Néanmoins, l’internationalisation de l’art ne fait que s’accentuer sous les rois de la dynastie saxonne — qui se partagent entre Dresde et la Pologne, mais dont l’entourage fait élever à Varsovie quelques beaux palais rococo (palais Brühl, etc.) — pour atteindre son point culminant avec le dernier roi de Pologne, Stanislas Auguste Poniatowski. Élevé en France, cet homme de goût, collectionneur passionné, est ouvert à tous les courants du temps, notamment au néo-classicisme romain. Il pensionne à Rome des architectes comme Efraim Schrœger (1727-1783), des peintres comme Franciszek Smuglewicz (1745-1807), qui, rentrés en Pologne, joueront un rôle important. L’œuvre majeure est la reconstruction du château royal de Varsovie (rasé par les Allemands en 1944, on s’efforce aujourd’hui de le reconstituer). En dépit des projets demandés à l’architecte Victor Louis, elle fut dirigée par l’Italien Marcello Bacciarelli (1731-1818), premier peintre du roi, habile décorateur et portraitiste. Mais le décor sculpté fut surtout l’œuvre d’André Le Brun (1737-1811), remarquable bustier français, disciple de Pigalle, et les tableaux du grand salon furent commandés en 1767 à des peintres parisiens en renom. Par la suite, Stanislas construisit (1775-1784) l’exquise résidence néo-classique de Łazienki (« les Bains »), heureusement intacte. Les grands seigneurs imitent le roi : Varsovie devient cette ville noblement classique dont les grandes vues du Vénitien Bellotto, neveu de Canaletto*, perpétuent le souvenir. Les provinces conservent un assez grand nombre de châteaux dans de grands parcs, parfois avec les « fabriques » de jardins à l’anglaise (Rogalin, Puławy, Natolin, etc.).
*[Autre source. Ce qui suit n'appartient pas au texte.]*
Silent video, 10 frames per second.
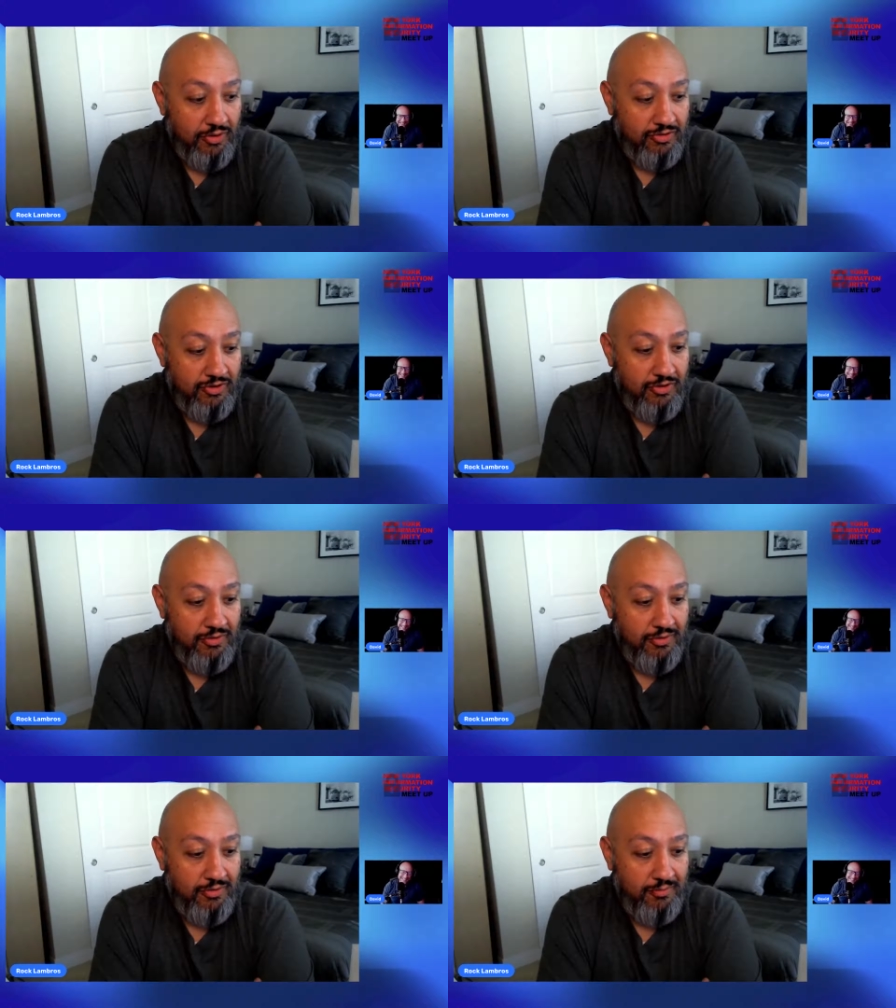
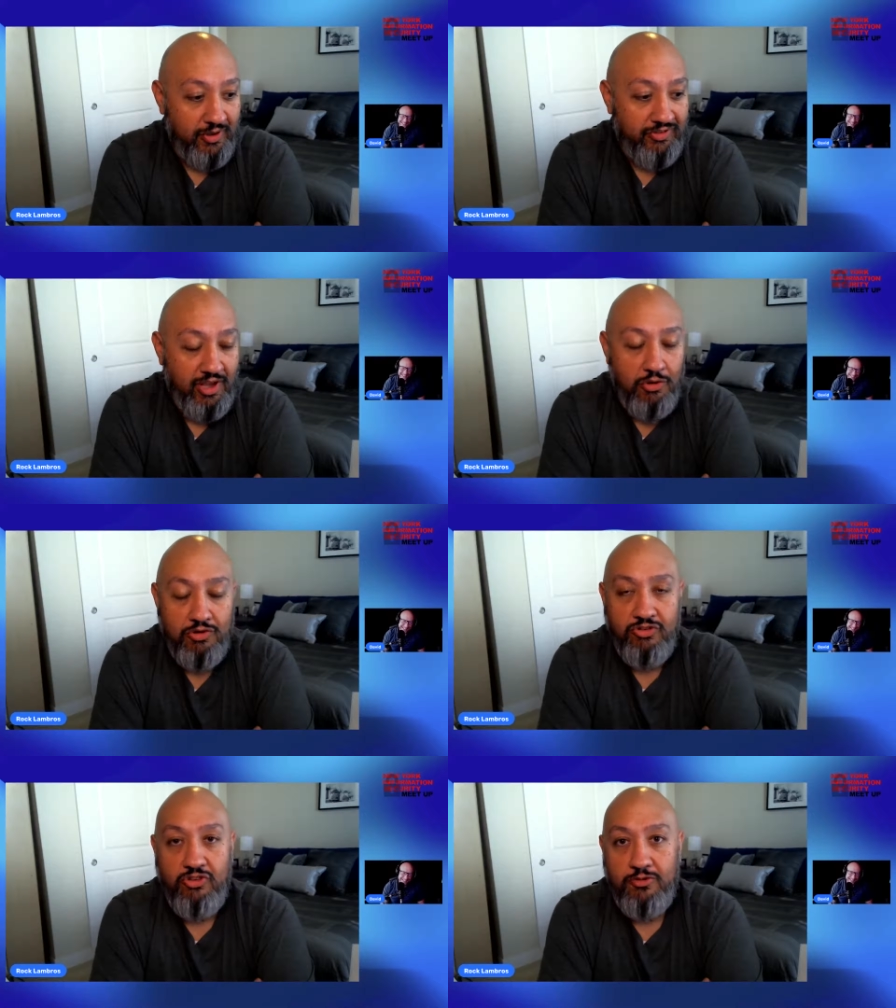so my
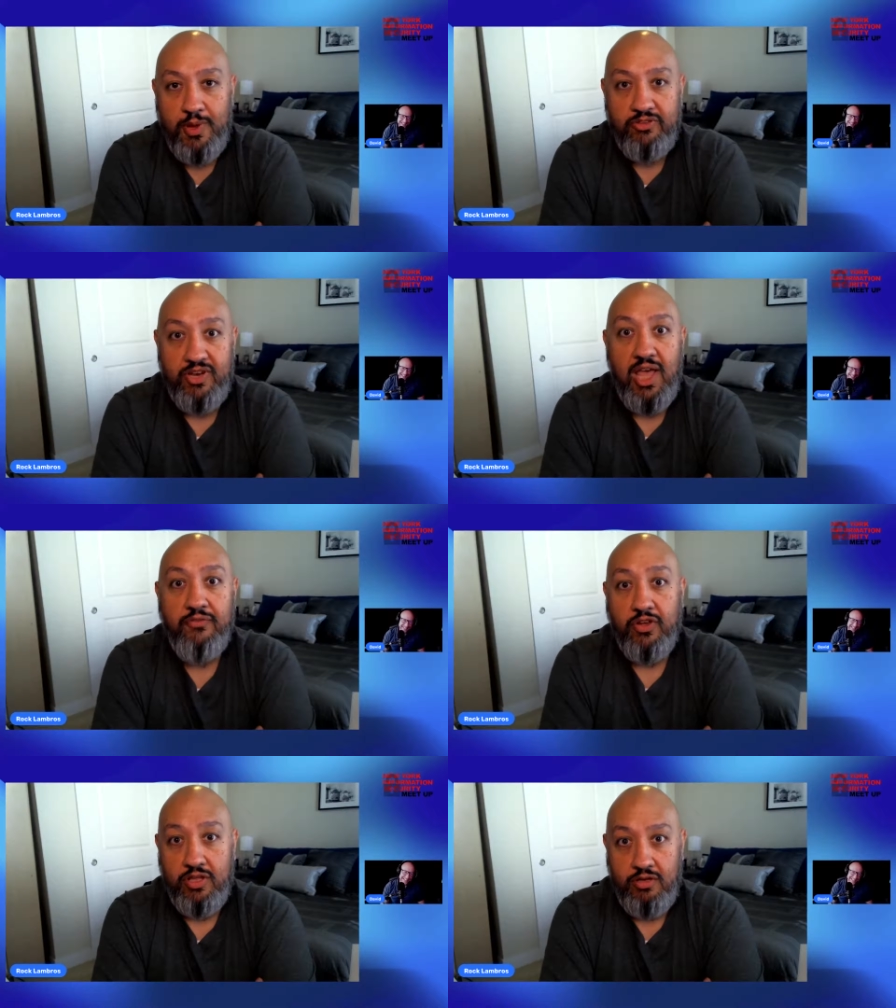stakeholders use me as an
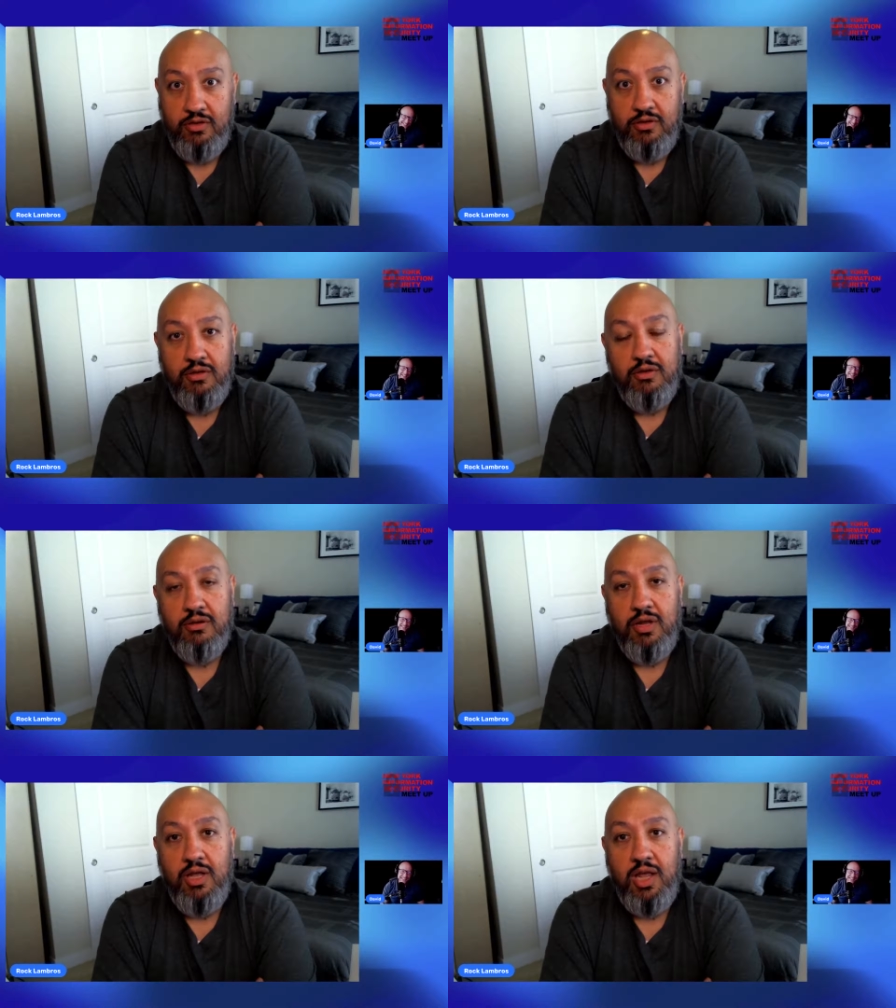advocate,
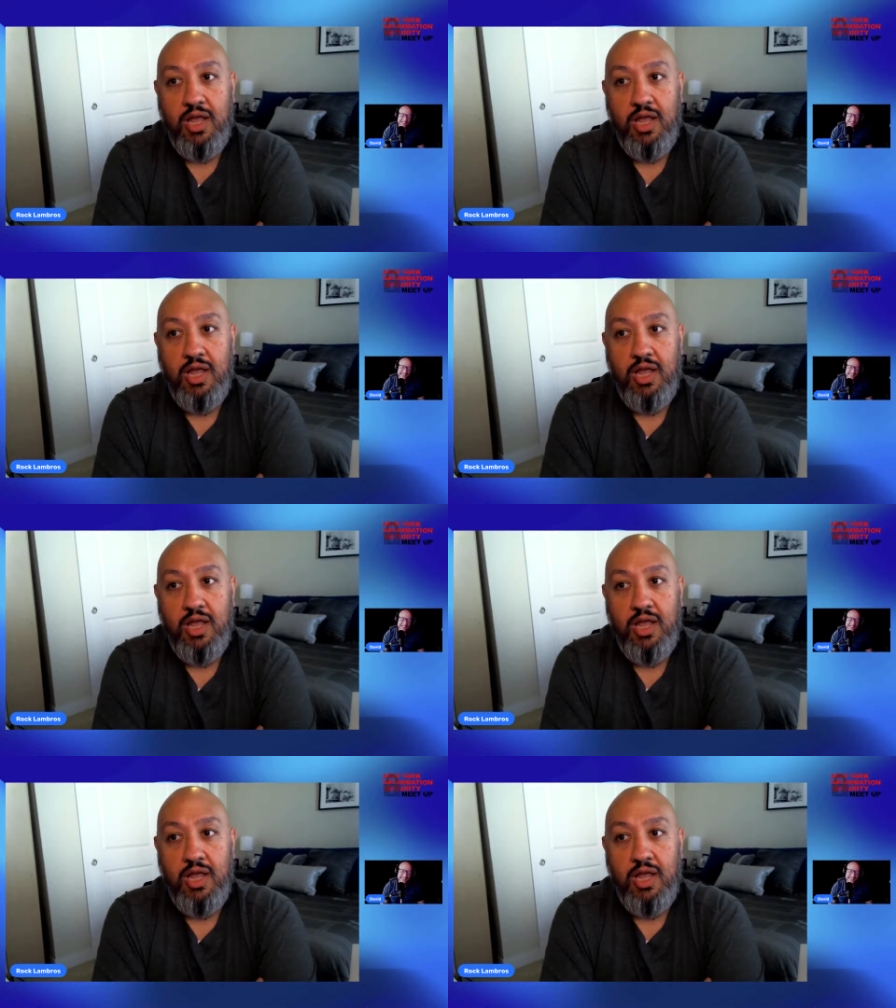right?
Ce style néo-classique se maintient avec dignité, bien qu’un peu alourdi, au temps du « grand-duché » napoléonien et de l’éphémère « royaume du Congrès » ; après Varsovie, c’est peut-être Wilno qui en offre les meilleurs exemples, avec son hôtel de ville, sa cathédrale, son théâtre et les décors peints de ses églises. D’autre part, toutes les branches de la peinture apparaissent florissantes, avec les excellents disciples polonais de peintres étrangers : Bacciarelli forma Kazimierz Wojniakowski (1771-1812), peintre de l’insurrection nationale de 1794 et portraitiste de ses héros ; Jean-Pierre Norblin de La Gourdaine (1745-1830), petit maître charmant, témoin des paysages, des costumes et des fêtes populaires varsoviennes, eut le temps, pendant plus de trente années, de créer une véritable école : son meilleur élève, Aleksander Orłowski (1777-1832), représente avec grand talent la peinture de genre et de batailles. Par la suite, d’autres artistes reviennent en Pologne après avoir travaillé en France sous l’Empire : ainsi Antoni Brodowski (1784-1832), élève de David et de Gérard, peintre de mythologie et surtout portraitiste vigoureux.